Отвечать — скорее. — Сказать о новом, огромном, что нахлынуло, и о темном и душном, что было раньше, и о надеждах родившихся.
— Я — бывший студент Белов. Сижу один три месяца. Я вам рад. — Кончил и мучился: не то, не то! Тысячи слов дни и ночи лежали скованные и должны были родиться теперь и не могли — бились и мучили. Точно во сне: нужно крикнуть, а язык мертвый, чужой, неподвижный.
И еще без конца много нужно говорить. Кружатся мысли, падают где попало, как подхваченный бурей листок. Остановились.
— За что сидите?
— Убил…
Ровно ответила труба, спокойно.
Опустились мысли. Тучкой разочарование набежало. Уголовный?
— …шпика, — докончила труба.
Ага! Злой и яркой молнией сверкнуло, и радостная волна мести отхлынула от сердца…
Потушили лампы. Зашлепали-заплескались в гнилом болоте шаги в коридоре. Холодной струйкой вытянулся, стегнул свист. Заскрежетал зубами замок.
Затихло, кажется. Чуть слышно застучал Белов — железным шепотом.
— Не спишь?
— Не хочется. Все думаю.
— О чем?
— Как шпика мы тогда убили.
И замолчали оба.
Потихоньку застучал опять Белов.
— Расскажи. Все равно не спим.
Расскажет он, будет долго в темноте рассказывать. Взял Белов с кровати пальто, бросил на пол возле трубы, лег.
Луна взошла. Бродили лучи по камере, слепые, и было от них не светло, а только жутко: кто-то неуловимый, невидимый вошел в камеру и бродит по ней, слушает.
— Ночью это было, — начал Тифлеев. — В селе. Возле монастыря.
Сразу вырезались перед Беловым стены — белые, молчаливые. И колокольня — строгая, тоскливо-высокая.

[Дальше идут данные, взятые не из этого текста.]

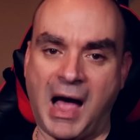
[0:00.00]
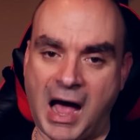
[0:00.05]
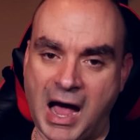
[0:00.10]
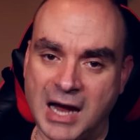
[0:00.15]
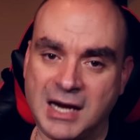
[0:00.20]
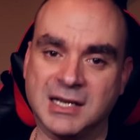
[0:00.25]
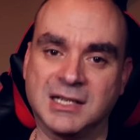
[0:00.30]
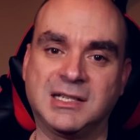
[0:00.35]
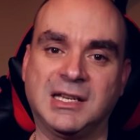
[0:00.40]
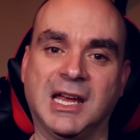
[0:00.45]

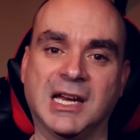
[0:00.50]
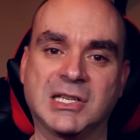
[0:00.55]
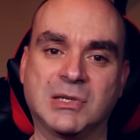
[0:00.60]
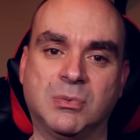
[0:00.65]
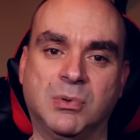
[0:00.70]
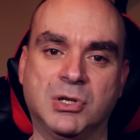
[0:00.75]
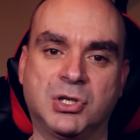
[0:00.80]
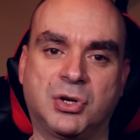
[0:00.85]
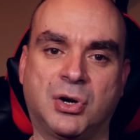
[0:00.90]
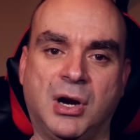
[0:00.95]

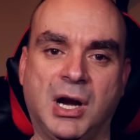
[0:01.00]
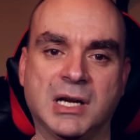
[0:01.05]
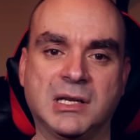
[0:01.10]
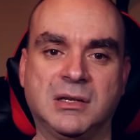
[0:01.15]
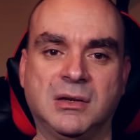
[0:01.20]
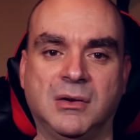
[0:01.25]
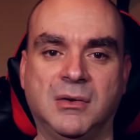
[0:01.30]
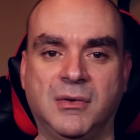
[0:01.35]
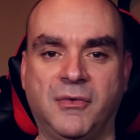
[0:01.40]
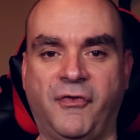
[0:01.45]
architects were trying
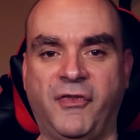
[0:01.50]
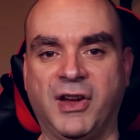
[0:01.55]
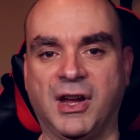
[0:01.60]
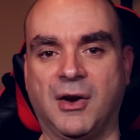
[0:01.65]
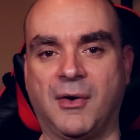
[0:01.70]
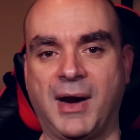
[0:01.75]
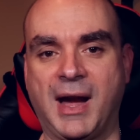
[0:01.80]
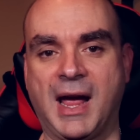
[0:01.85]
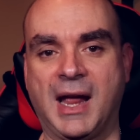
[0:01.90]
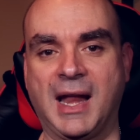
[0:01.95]
to
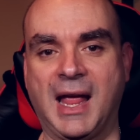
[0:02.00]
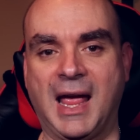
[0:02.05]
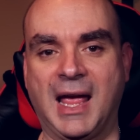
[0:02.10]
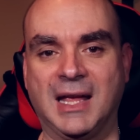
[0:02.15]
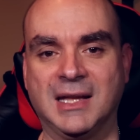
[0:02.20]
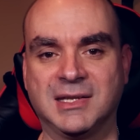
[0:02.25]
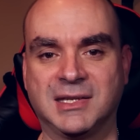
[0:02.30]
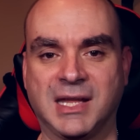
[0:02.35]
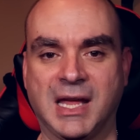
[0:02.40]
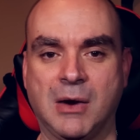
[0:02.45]
figure out
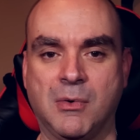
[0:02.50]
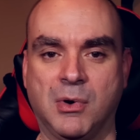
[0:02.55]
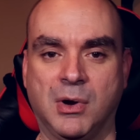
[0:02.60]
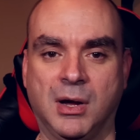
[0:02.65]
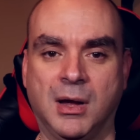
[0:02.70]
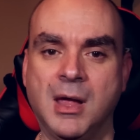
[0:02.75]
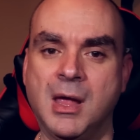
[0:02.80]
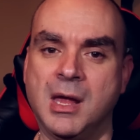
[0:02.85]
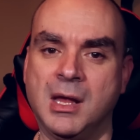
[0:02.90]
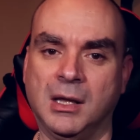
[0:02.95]
as they
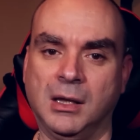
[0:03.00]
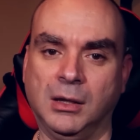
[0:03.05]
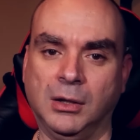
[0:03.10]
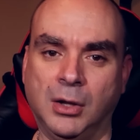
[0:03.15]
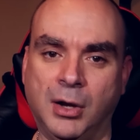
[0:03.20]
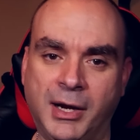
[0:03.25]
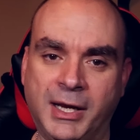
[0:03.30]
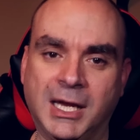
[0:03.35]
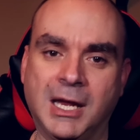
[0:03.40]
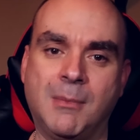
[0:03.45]
were
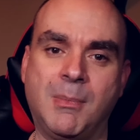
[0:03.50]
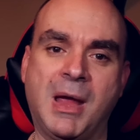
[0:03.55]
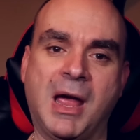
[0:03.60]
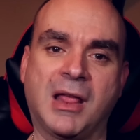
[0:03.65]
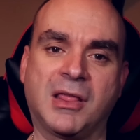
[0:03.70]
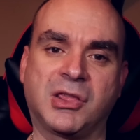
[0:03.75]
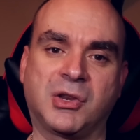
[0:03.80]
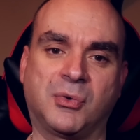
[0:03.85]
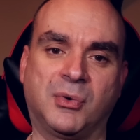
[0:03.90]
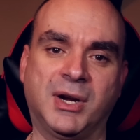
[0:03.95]
learning
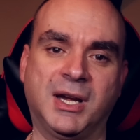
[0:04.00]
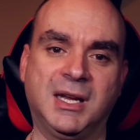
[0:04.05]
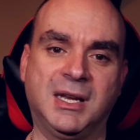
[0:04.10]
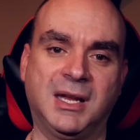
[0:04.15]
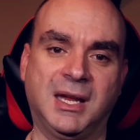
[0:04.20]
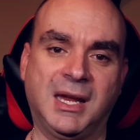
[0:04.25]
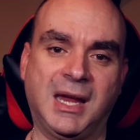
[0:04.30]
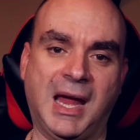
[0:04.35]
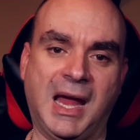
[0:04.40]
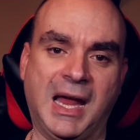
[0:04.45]
about
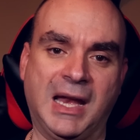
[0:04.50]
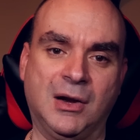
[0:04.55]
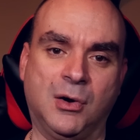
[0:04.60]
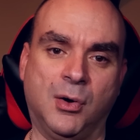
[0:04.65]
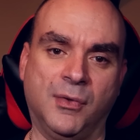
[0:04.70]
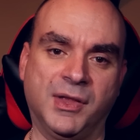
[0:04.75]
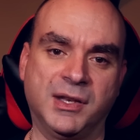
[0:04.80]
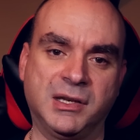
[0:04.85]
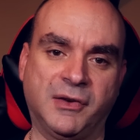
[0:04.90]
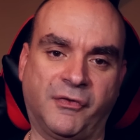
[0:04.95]
3D and
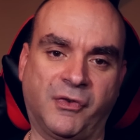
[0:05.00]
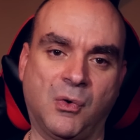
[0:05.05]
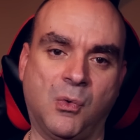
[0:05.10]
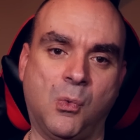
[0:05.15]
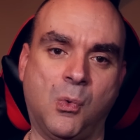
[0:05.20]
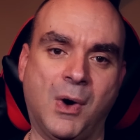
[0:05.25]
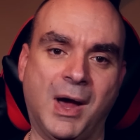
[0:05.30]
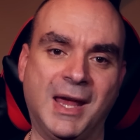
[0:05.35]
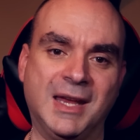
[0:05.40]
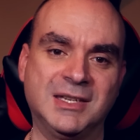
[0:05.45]
all the different
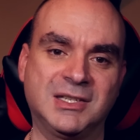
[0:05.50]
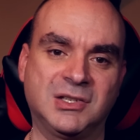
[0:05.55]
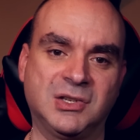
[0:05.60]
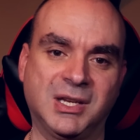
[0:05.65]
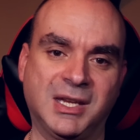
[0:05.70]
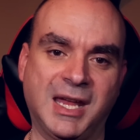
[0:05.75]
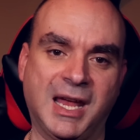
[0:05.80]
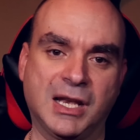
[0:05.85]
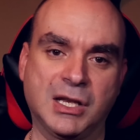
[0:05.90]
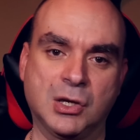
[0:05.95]
ways
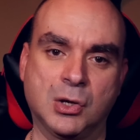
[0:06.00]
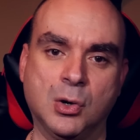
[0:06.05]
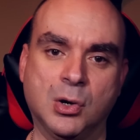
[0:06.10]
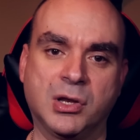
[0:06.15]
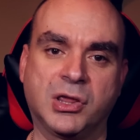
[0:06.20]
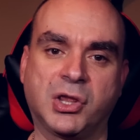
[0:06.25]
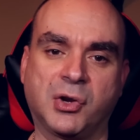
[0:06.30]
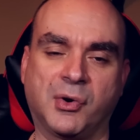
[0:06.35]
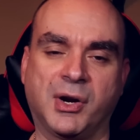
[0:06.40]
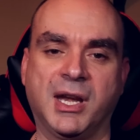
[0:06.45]
to get
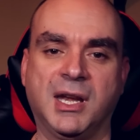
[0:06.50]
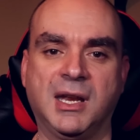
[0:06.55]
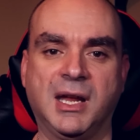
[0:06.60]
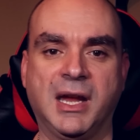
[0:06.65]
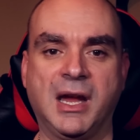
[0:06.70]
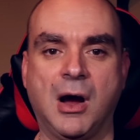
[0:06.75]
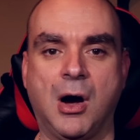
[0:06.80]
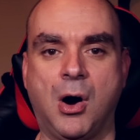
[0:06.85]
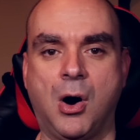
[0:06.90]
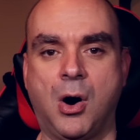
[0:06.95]
good
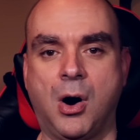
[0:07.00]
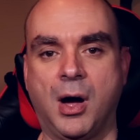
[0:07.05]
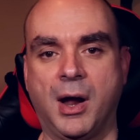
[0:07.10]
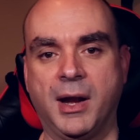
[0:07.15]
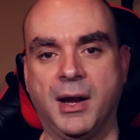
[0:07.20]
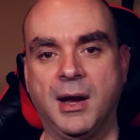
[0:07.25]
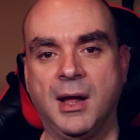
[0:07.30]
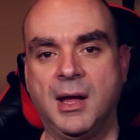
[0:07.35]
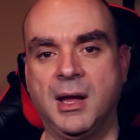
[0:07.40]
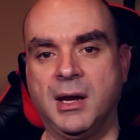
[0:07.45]
3D
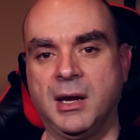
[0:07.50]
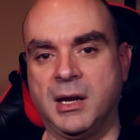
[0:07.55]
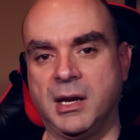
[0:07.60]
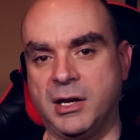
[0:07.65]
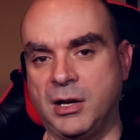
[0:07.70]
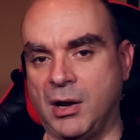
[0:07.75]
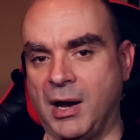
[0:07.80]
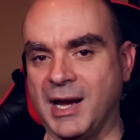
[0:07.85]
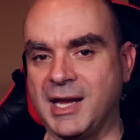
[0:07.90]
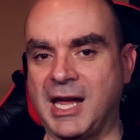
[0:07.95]
on,
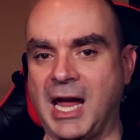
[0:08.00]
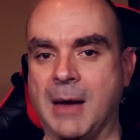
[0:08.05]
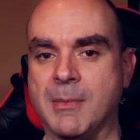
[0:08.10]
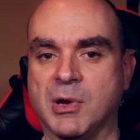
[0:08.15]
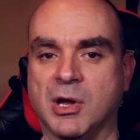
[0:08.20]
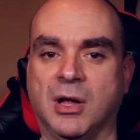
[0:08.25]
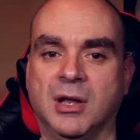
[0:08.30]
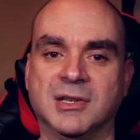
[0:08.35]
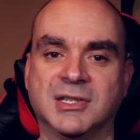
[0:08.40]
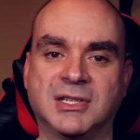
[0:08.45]
you know, a
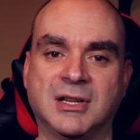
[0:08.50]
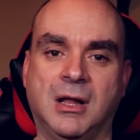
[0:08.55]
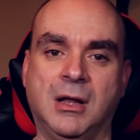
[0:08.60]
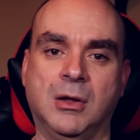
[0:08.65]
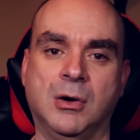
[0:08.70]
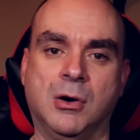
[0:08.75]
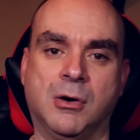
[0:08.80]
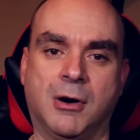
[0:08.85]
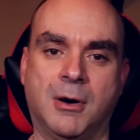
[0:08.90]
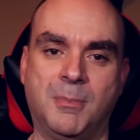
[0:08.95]
game
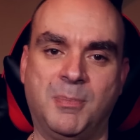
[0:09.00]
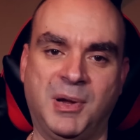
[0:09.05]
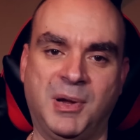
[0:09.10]
console or a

Радостно всмотрелся: исчезла прежняя недвижность души — точно вымыли потускневшее зеркало. Как удар колокола — каждое маленькое слово: бегут во все стороны, перегоняются, падают — образы яркие, звучные…
— Дзынь. Дзынь-дзынь-дзынь. Медленно, тяжело стучит Тифлеев:
— Ветер был сильный.
…Динь-динь-динь. Это маленькими колокольчиками перебирает ветер — тоненькие, маленькие, в тоске и страхе мечутся, как испуганные птички в снег зарываются…
— Назначено было ночью собрание. Ждали товарища из города.